» **PROBLEM DETAILS**: When duplicating the records beneath this instruction, omit every picture and keep all else exact.

» **DATASET EXTRACT**:
++++++++
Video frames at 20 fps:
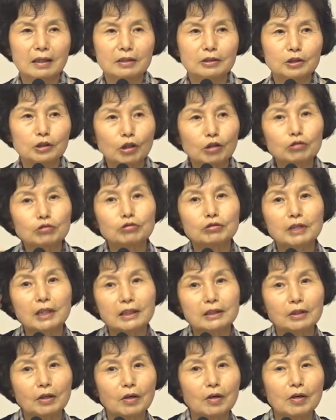
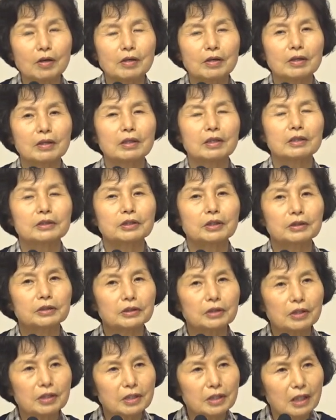천국에서 저
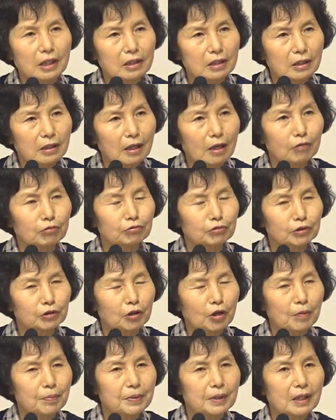천사들과
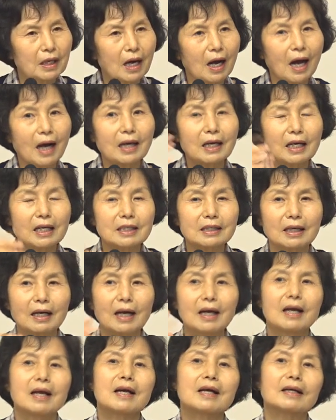우주검인과 하나님과
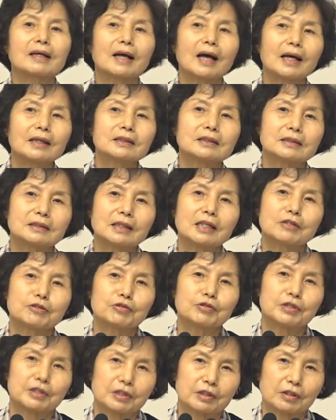같이 살
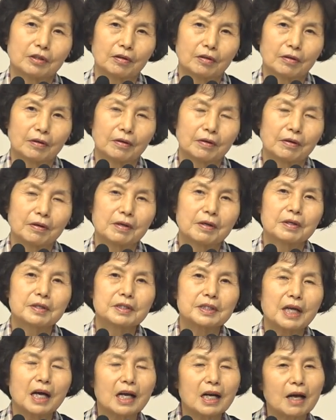수 있어.
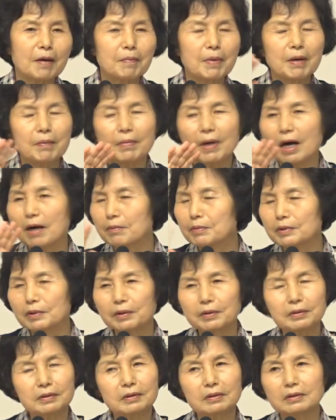사람의
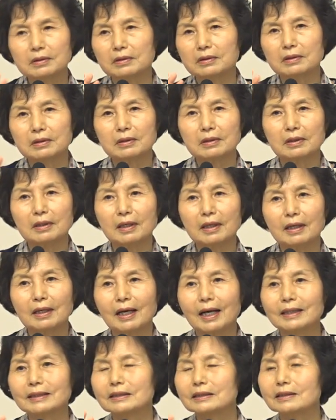마음으로는
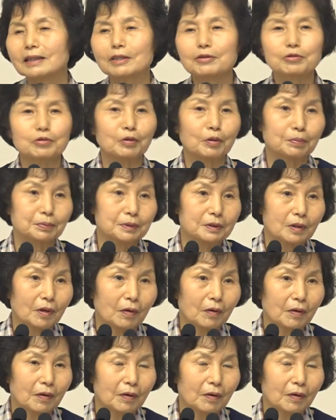같이 살 수 없어.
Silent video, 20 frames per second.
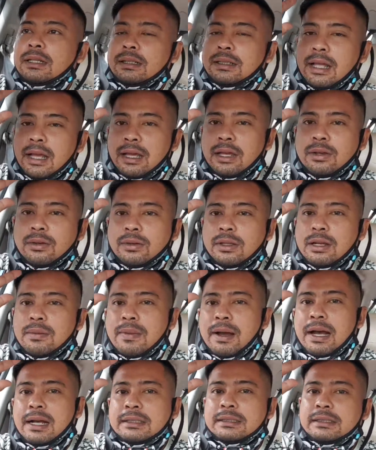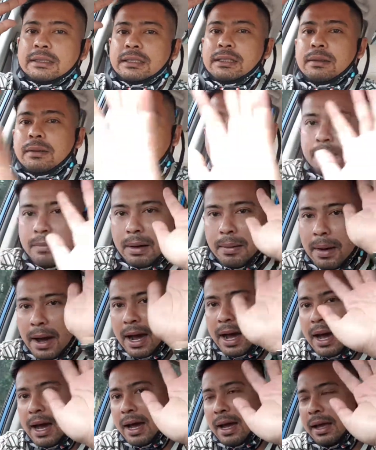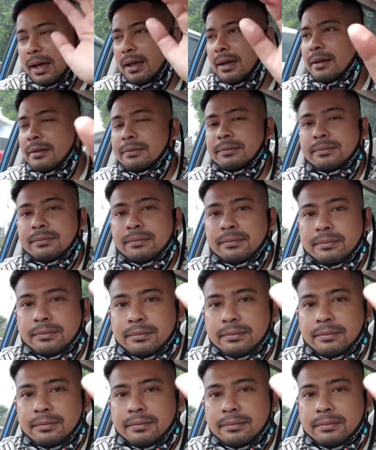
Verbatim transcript: thank you terima kasih bye bye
++++++++
» **RESPONSE TO THE TASK**:
Video frames at 20 fps:
천국에서 저
천사들과
우주검인과 하나님과
같이 살
수 있어.
사람의
마음으로는
같이 살 수 없어.
Silent video, 20 frames per second.
Verbatim transcript: thank you terima kasih bye bye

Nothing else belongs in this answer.